** THE PROBLEM **
Nothing but the images should be left out when the entries are restated word for word.
────
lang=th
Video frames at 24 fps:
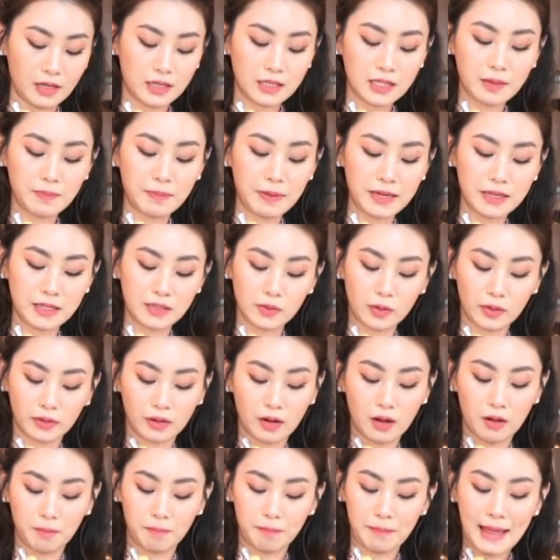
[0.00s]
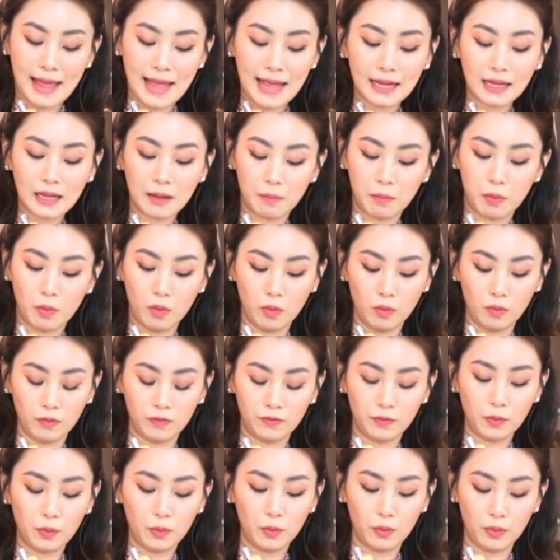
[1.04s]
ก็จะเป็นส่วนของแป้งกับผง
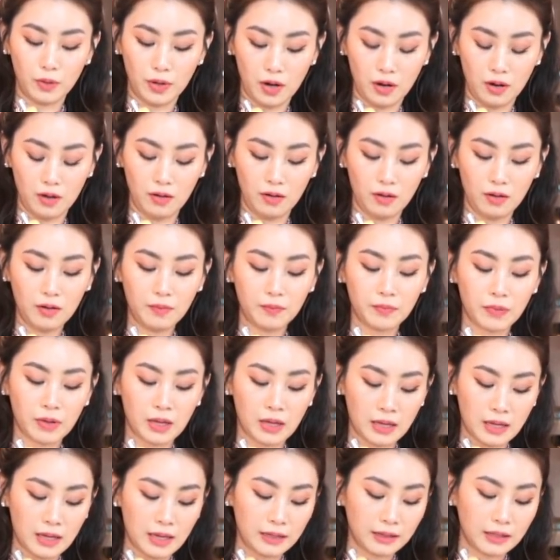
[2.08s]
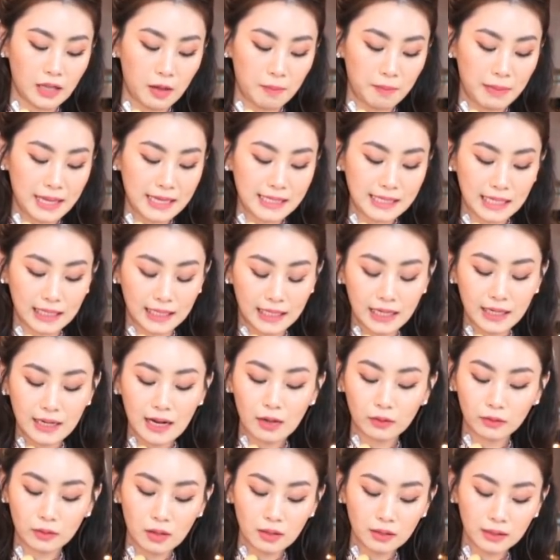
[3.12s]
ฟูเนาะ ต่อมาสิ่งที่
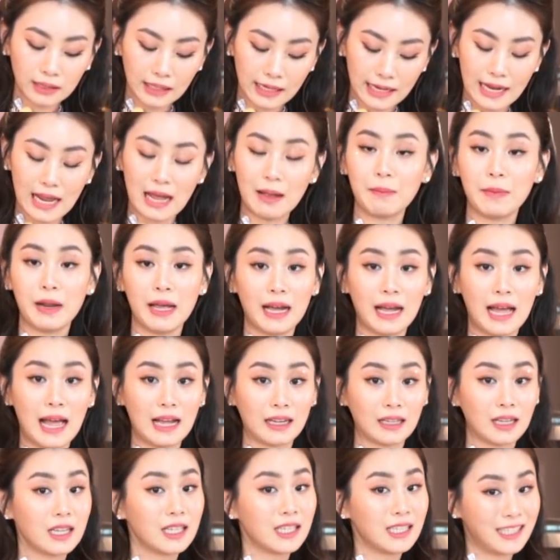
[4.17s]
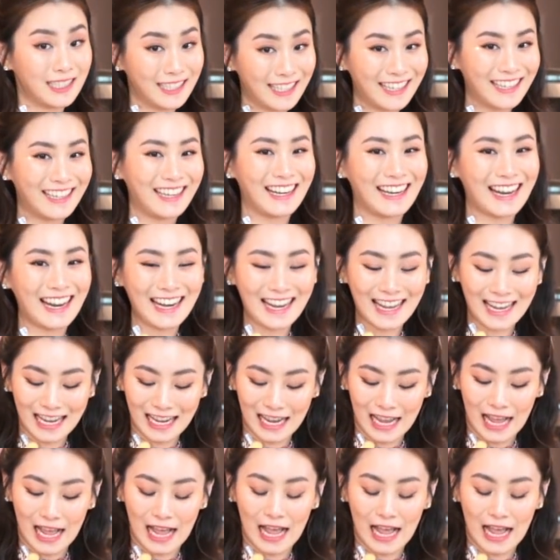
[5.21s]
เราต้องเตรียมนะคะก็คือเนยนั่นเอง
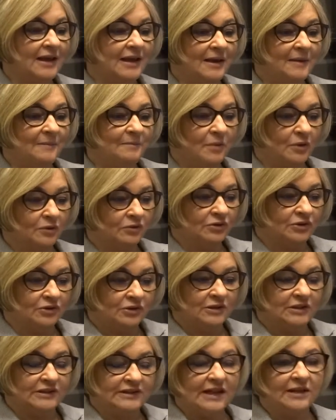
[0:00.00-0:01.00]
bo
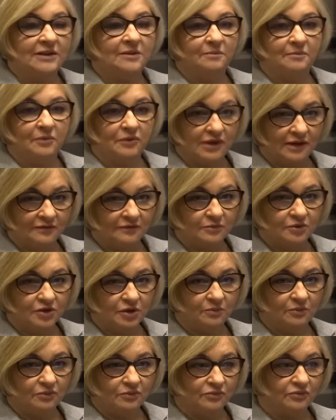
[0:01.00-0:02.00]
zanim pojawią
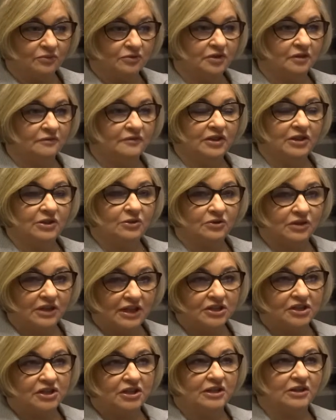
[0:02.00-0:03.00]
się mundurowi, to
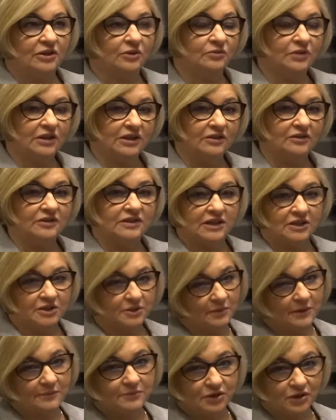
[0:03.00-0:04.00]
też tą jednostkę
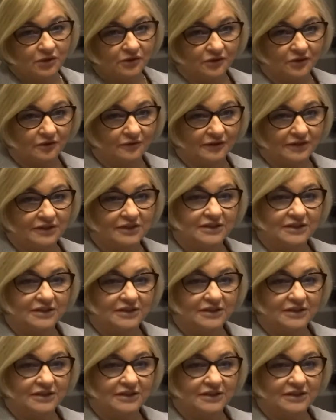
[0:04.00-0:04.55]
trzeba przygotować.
────
** RESPONSE BELOW **
lang=th
Video frames at 24 fps:
[0.00s]
[1.04s]
ก็จะเป็นส่วนของแป้งกับผง
[2.08s]
[3.12s]
ฟูเนาะ ต่อมาสิ่งที่
[4.17s]
[5.21s]
เราต้องเตรียมนะคะก็คือเนยนั่นเอง
[0:00.00-0:01.00]
bo
[0:01.00-0:02.00]
zanim pojawią
[0:02.00-0:03.00]
się mundurowi, to
[0:03.00-0:04.00]
też tą jednostkę
[0:04.00-0:04.55]
trzeba przygotować.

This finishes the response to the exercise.